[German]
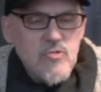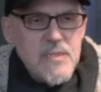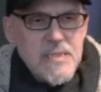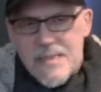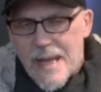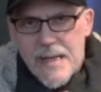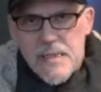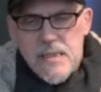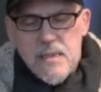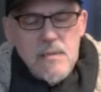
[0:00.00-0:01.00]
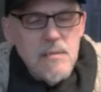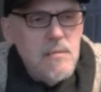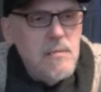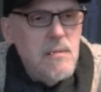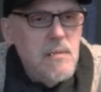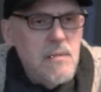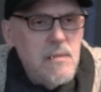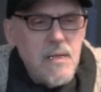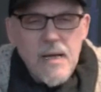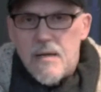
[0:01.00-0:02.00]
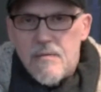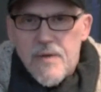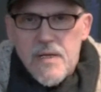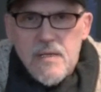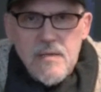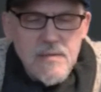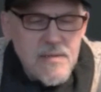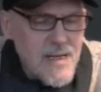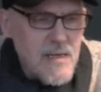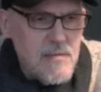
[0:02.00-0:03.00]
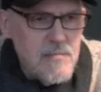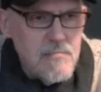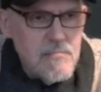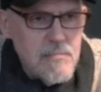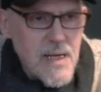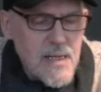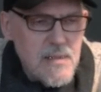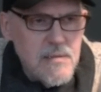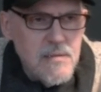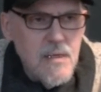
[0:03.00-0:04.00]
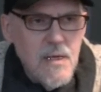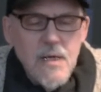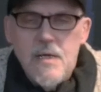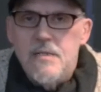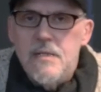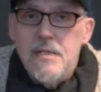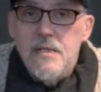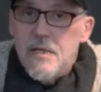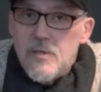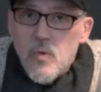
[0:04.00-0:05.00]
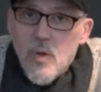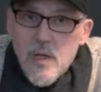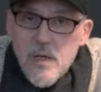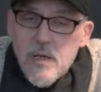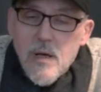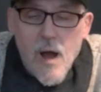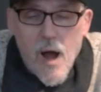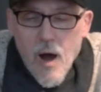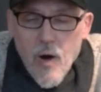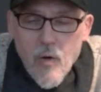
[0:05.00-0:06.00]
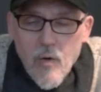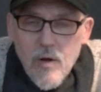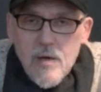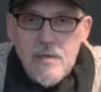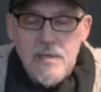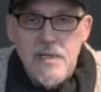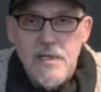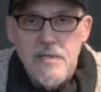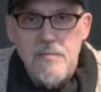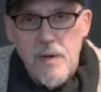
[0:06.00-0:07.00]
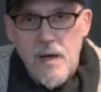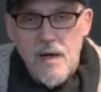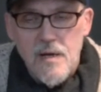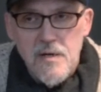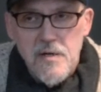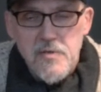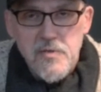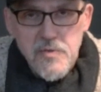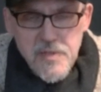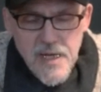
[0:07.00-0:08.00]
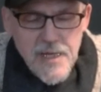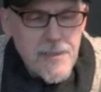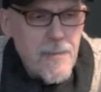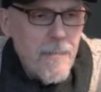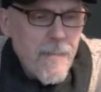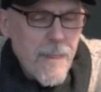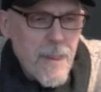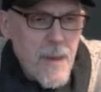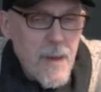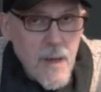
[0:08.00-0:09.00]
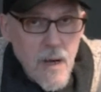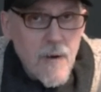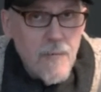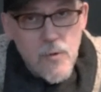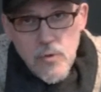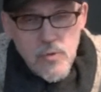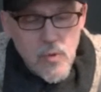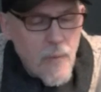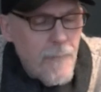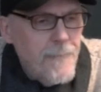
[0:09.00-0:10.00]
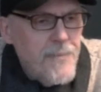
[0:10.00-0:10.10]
und Sternchen äh, da irgendwelche Sachen machen, sind die natürlich auch nicht mehr zu sehen. Ja, ist so.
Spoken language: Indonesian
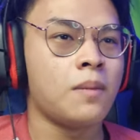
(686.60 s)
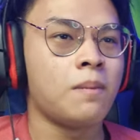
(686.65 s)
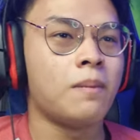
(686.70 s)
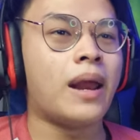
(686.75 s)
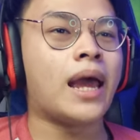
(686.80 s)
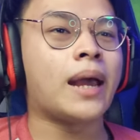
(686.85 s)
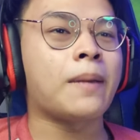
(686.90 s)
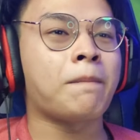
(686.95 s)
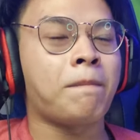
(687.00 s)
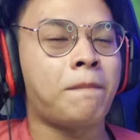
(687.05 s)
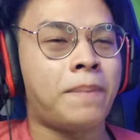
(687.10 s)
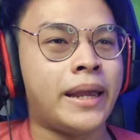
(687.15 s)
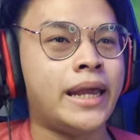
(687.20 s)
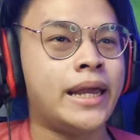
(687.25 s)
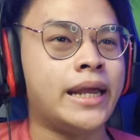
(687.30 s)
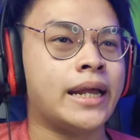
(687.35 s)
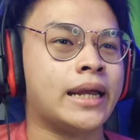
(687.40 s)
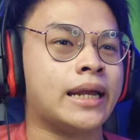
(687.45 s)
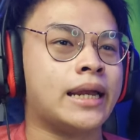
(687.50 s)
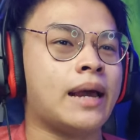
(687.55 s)

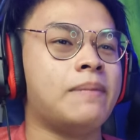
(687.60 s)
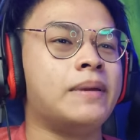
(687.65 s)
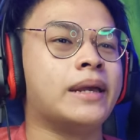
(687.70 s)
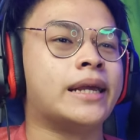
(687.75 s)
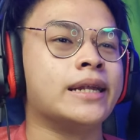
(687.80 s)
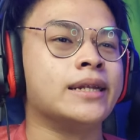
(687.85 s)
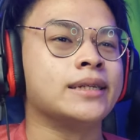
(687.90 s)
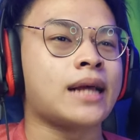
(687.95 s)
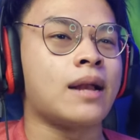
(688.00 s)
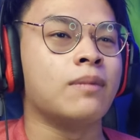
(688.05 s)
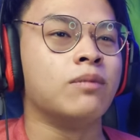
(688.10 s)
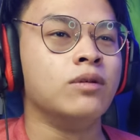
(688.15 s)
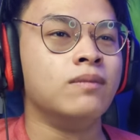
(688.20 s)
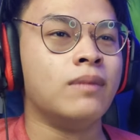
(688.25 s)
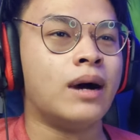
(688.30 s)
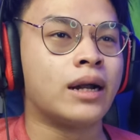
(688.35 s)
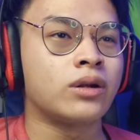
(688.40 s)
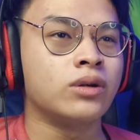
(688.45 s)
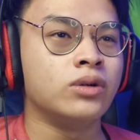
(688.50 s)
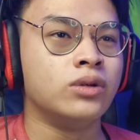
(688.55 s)
Blackpink dia bikin album
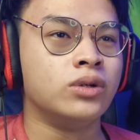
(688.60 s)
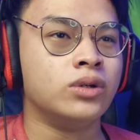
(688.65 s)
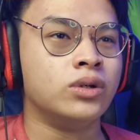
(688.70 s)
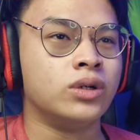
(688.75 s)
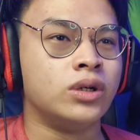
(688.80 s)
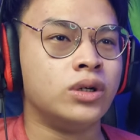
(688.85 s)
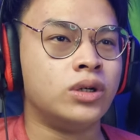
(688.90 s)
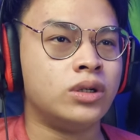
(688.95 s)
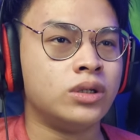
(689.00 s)
baru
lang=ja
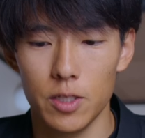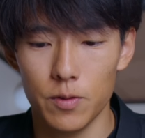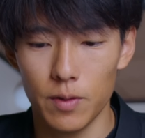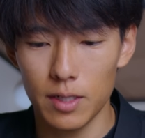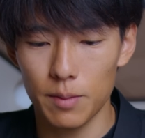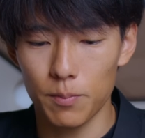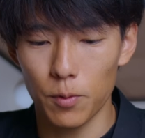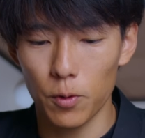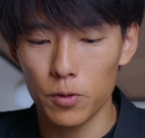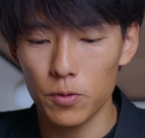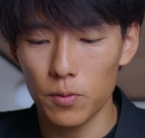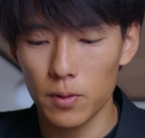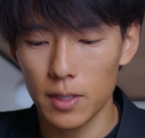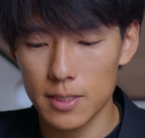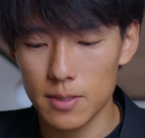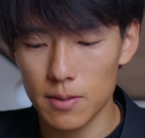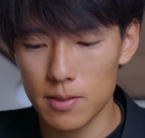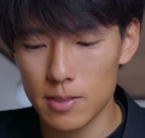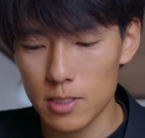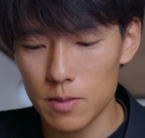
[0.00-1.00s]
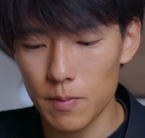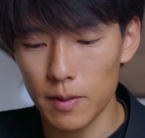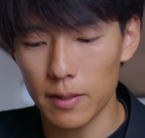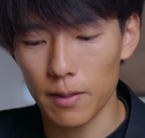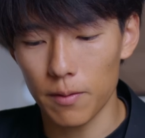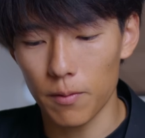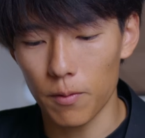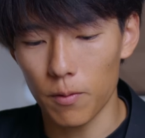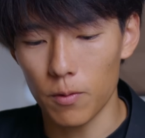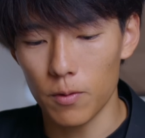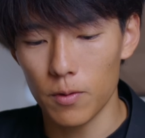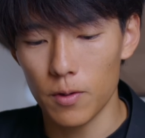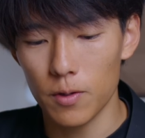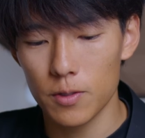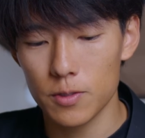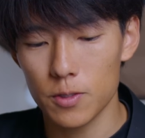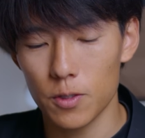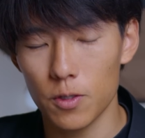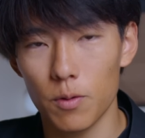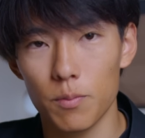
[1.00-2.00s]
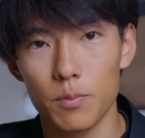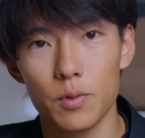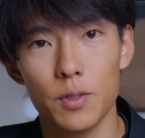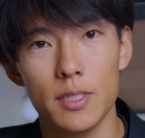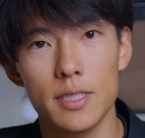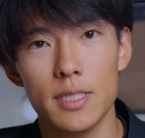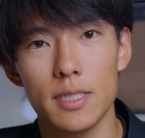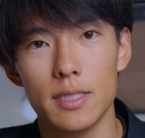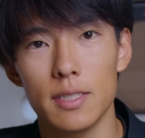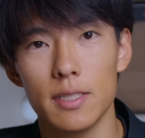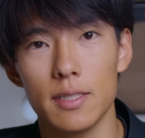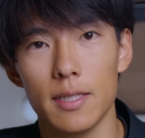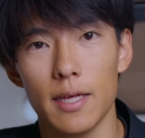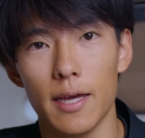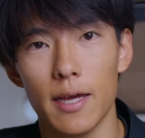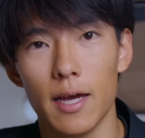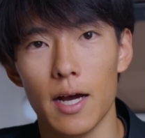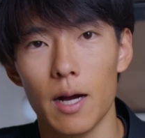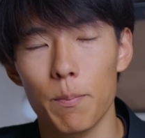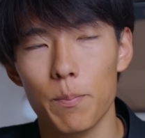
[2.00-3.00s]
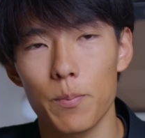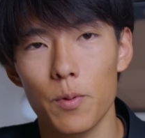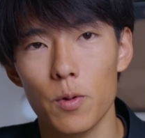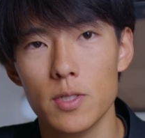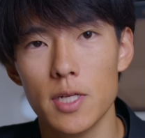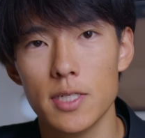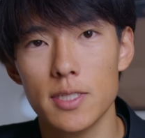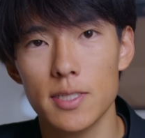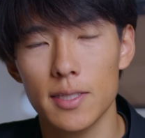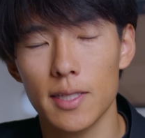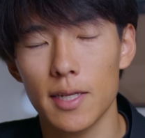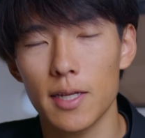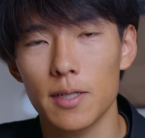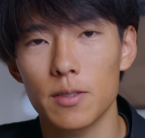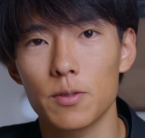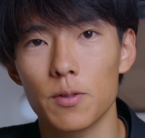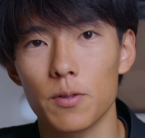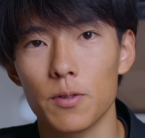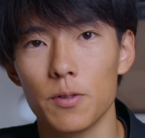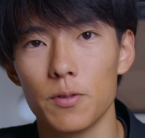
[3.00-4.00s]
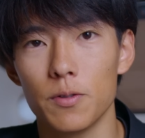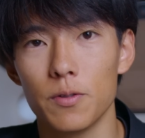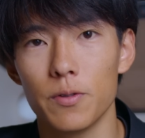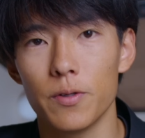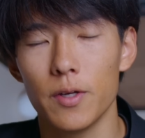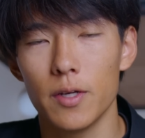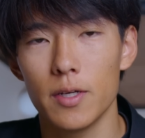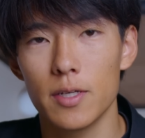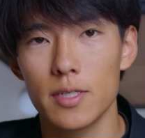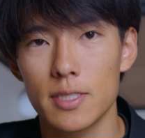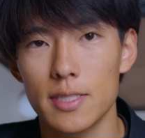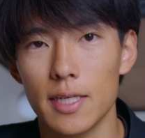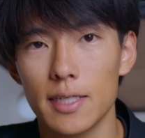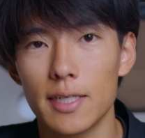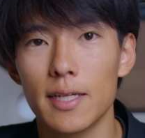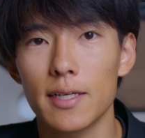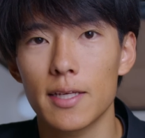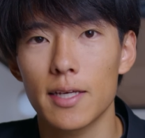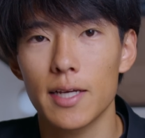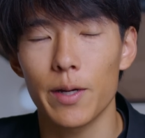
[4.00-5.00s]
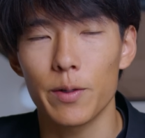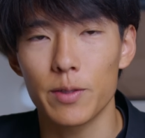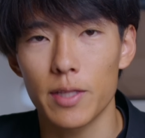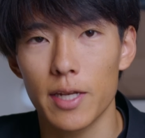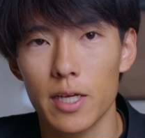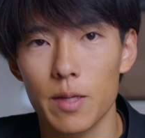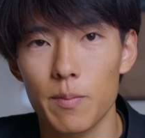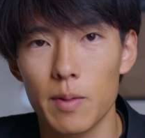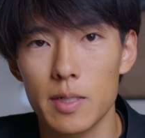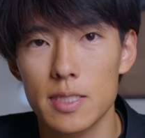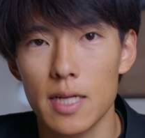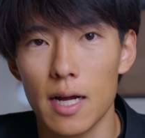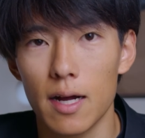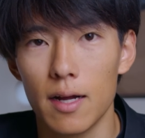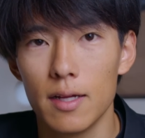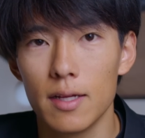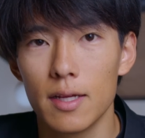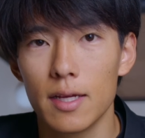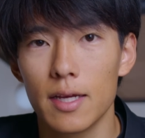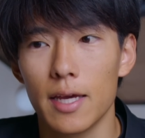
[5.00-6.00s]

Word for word: いわゆる僕の活動すべてを、その VGT で発表させていただくという素敵な機会をいただきました。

======

Quote in full the listing given above; the images are to be left out.

[German]
[0:00.00-0:01.00]
[0:01.00-0:02.00]
[0:02.00-0:03.00]
[0:03.00-0:04.00]
[0:04.00-0:05.00]
[0:05.00-0:06.00]
[0:06.00-0:07.00]
[0:07.00-0:08.00]
[0:08.00-0:09.00]
[0:09.00-0:10.00]
[0:10.00-0:10.10]
und Sternchen äh, da irgendwelche Sachen machen, sind die natürlich auch nicht mehr zu sehen. Ja, ist so.
Spoken language: Indonesian
(686.60 s)
(686.65 s)
(686.70 s)
(686.75 s)
(686.80 s)
(686.85 s)
(686.90 s)
(686.95 s)
(687.00 s)
(687.05 s)
(687.10 s)
(687.15 s)
(687.20 s)
(687.25 s)
(687.30 s)
(687.35 s)
(687.40 s)
(687.45 s)
(687.50 s)
(687.55 s)

(687.60 s)
(687.65 s)
(687.70 s)
(687.75 s)
(687.80 s)
(687.85 s)
(687.90 s)
(687.95 s)
(688.00 s)
(688.05 s)
(688.10 s)
(688.15 s)
(688.20 s)
(688.25 s)
(688.30 s)
(688.35 s)
(688.40 s)
(688.45 s)
(688.50 s)
(688.55 s)
Blackpink dia bikin album
(688.60 s)
(688.65 s)
(688.70 s)
(688.75 s)
(688.80 s)
(688.85 s)
(688.90 s)
(688.95 s)
(689.00 s)
baru
lang=ja
[0.00-1.00s]
[1.00-2.00s]
[2.00-3.00s]
[3.00-4.00s]
[4.00-5.00s]
[5.00-6.00s]

Word for word: いわゆる僕の活動すべてを、その VGT で発表させていただくという素敵な機会をいただきました。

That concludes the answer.